▶ **PROBLEM TO SOLVE**: Scan the records for the string "video", then copy each line that has it.

========================================================================

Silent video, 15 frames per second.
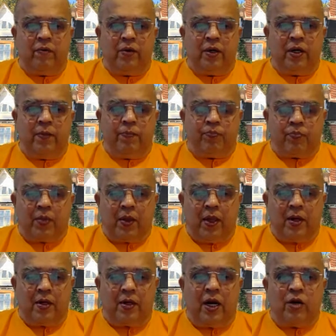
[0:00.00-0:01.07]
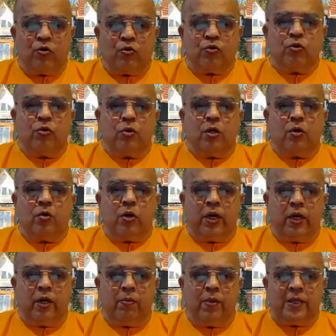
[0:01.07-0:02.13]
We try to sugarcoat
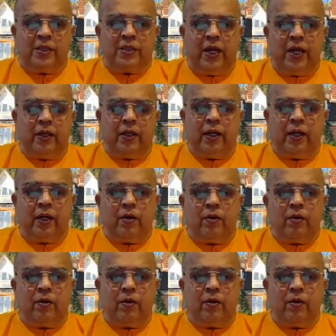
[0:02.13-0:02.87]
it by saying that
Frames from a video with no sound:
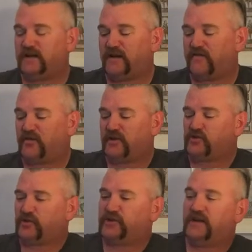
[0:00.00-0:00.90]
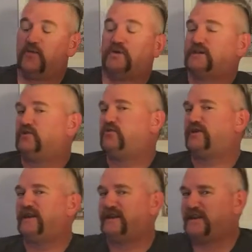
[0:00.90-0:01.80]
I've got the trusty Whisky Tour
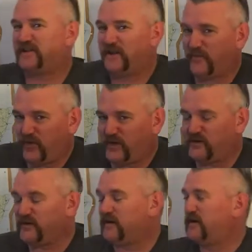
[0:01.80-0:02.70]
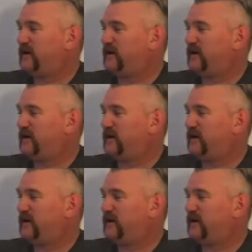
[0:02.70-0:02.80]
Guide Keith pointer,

========================================================================

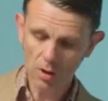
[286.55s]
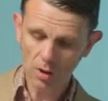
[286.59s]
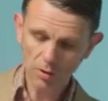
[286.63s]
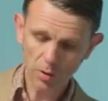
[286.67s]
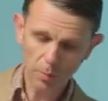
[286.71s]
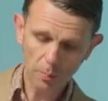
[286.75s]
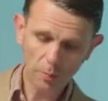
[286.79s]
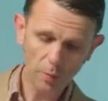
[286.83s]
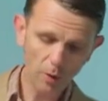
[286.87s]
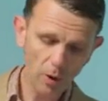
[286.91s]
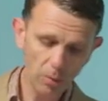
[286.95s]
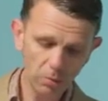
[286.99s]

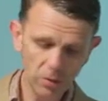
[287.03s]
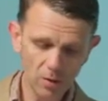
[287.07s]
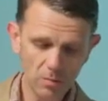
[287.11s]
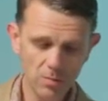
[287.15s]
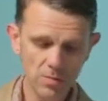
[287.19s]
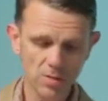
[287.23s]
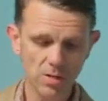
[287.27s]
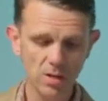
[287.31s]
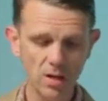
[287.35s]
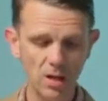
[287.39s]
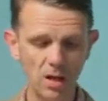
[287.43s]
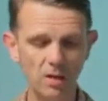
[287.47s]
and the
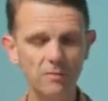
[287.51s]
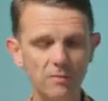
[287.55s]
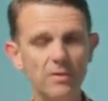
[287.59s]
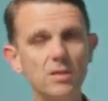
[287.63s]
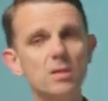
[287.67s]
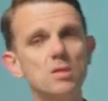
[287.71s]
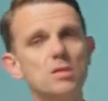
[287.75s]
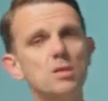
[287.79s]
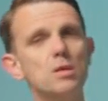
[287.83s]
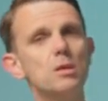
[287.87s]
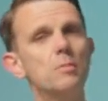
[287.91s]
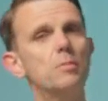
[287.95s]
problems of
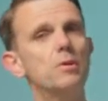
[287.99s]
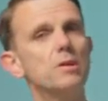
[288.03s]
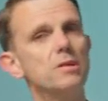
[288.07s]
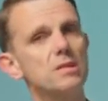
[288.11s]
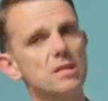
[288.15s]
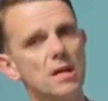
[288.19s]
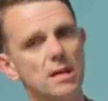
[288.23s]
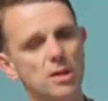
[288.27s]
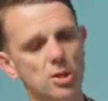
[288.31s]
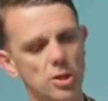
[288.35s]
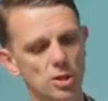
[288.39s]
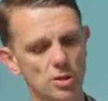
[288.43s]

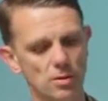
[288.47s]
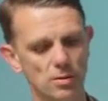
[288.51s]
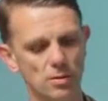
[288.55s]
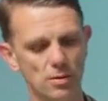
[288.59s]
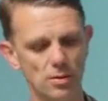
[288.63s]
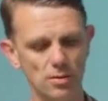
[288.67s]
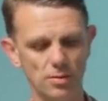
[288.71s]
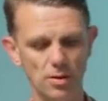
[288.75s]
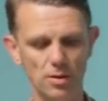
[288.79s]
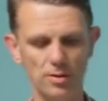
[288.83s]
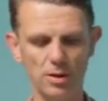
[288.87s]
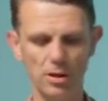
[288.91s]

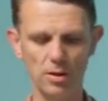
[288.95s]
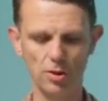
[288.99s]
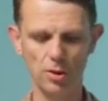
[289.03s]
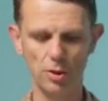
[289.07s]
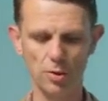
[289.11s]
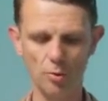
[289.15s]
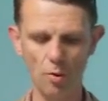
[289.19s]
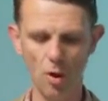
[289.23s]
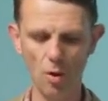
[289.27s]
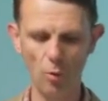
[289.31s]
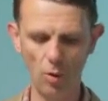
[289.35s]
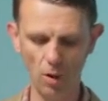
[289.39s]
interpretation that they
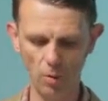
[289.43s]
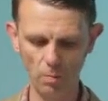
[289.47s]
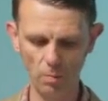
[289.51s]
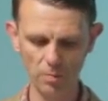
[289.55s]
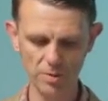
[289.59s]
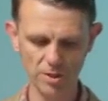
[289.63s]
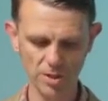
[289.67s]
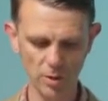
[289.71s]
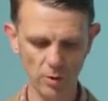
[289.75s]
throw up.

========================================================================

▶ **WRITTEN RESPONSE**:
Silent video, 15 frames per second.
Frames from a video with no sound:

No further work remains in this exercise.